The problem ::
Images don't belong in the copy. Output the rest of the data exactly.
:: Supplied records
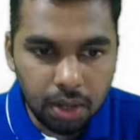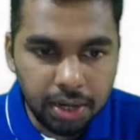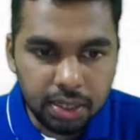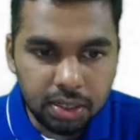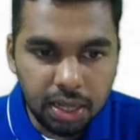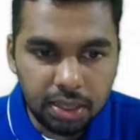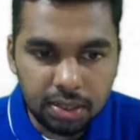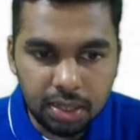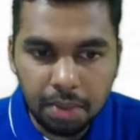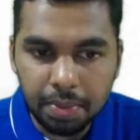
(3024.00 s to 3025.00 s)
I'll just take the
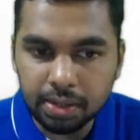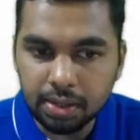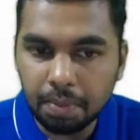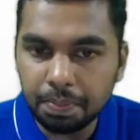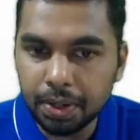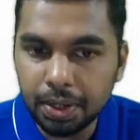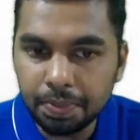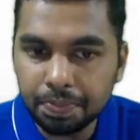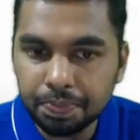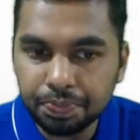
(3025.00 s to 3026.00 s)
same example.
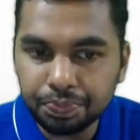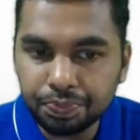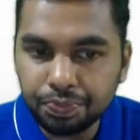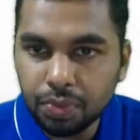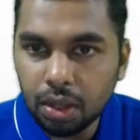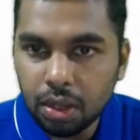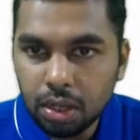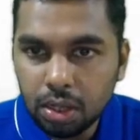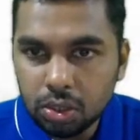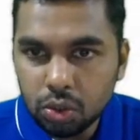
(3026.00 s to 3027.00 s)

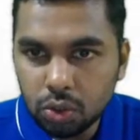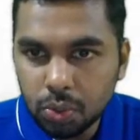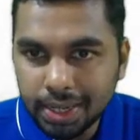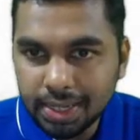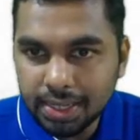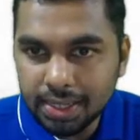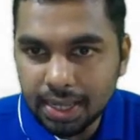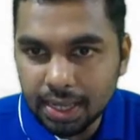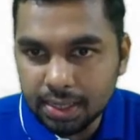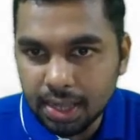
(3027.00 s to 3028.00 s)
So
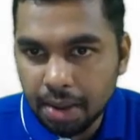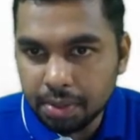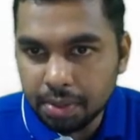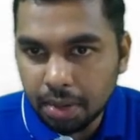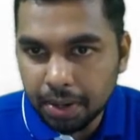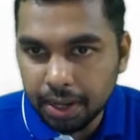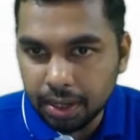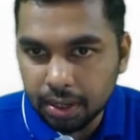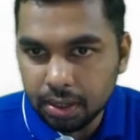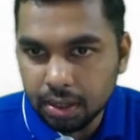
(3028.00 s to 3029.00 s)
26 I am
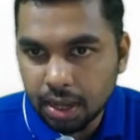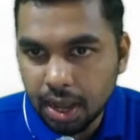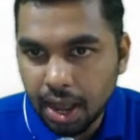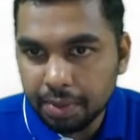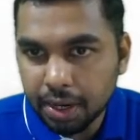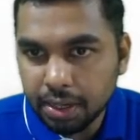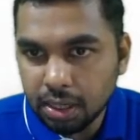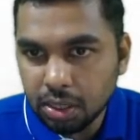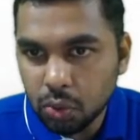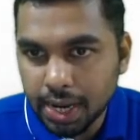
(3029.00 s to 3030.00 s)
doubling. I am
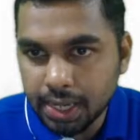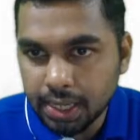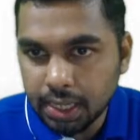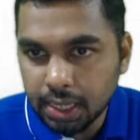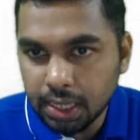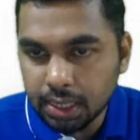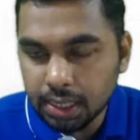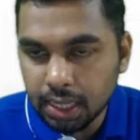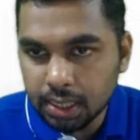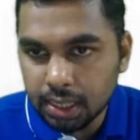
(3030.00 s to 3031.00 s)
writing
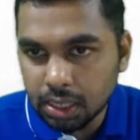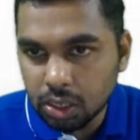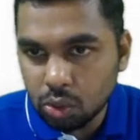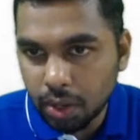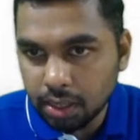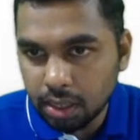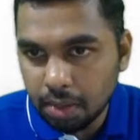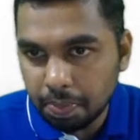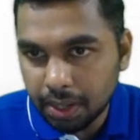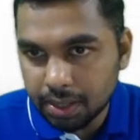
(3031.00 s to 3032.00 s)
26 as 20
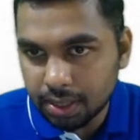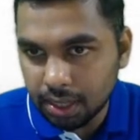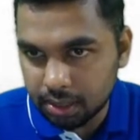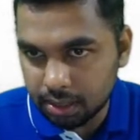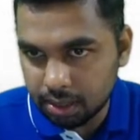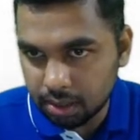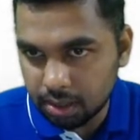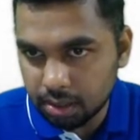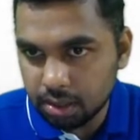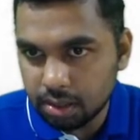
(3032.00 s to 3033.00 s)
plus 6.
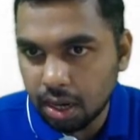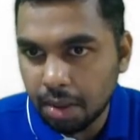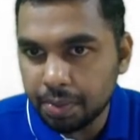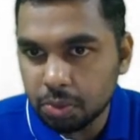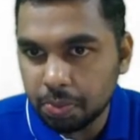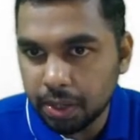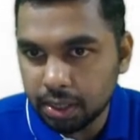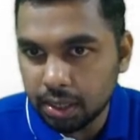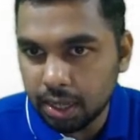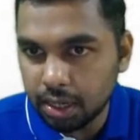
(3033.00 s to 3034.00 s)
This is the number
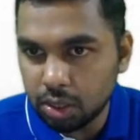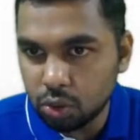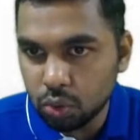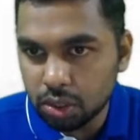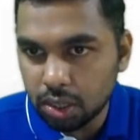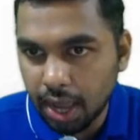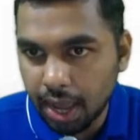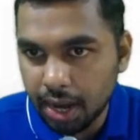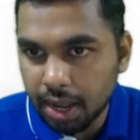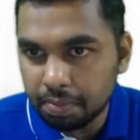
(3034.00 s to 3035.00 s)
splitting that I used,
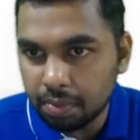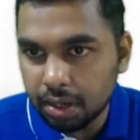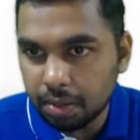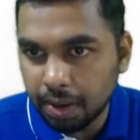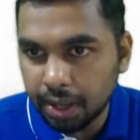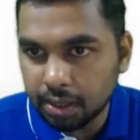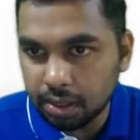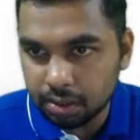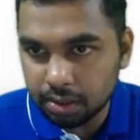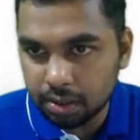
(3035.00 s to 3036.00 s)
and I am multiplying
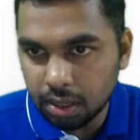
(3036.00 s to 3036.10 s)
this.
::::
Response to the exercise ::
(3024.00 s to 3025.00 s)
I'll just take the
(3025.00 s to 3026.00 s)
same example.
(3026.00 s to 3027.00 s)

(3027.00 s to 3028.00 s)
So
(3028.00 s to 3029.00 s)
26 I am
(3029.00 s to 3030.00 s)
doubling. I am
(3030.00 s to 3031.00 s)
writing
(3031.00 s to 3032.00 s)
26 as 20
(3032.00 s to 3033.00 s)
plus 6.
(3033.00 s to 3034.00 s)
This is the number
(3034.00 s to 3035.00 s)
splitting that I used,
(3035.00 s to 3036.00 s)
and I am multiplying
(3036.00 s to 3036.10 s)
this.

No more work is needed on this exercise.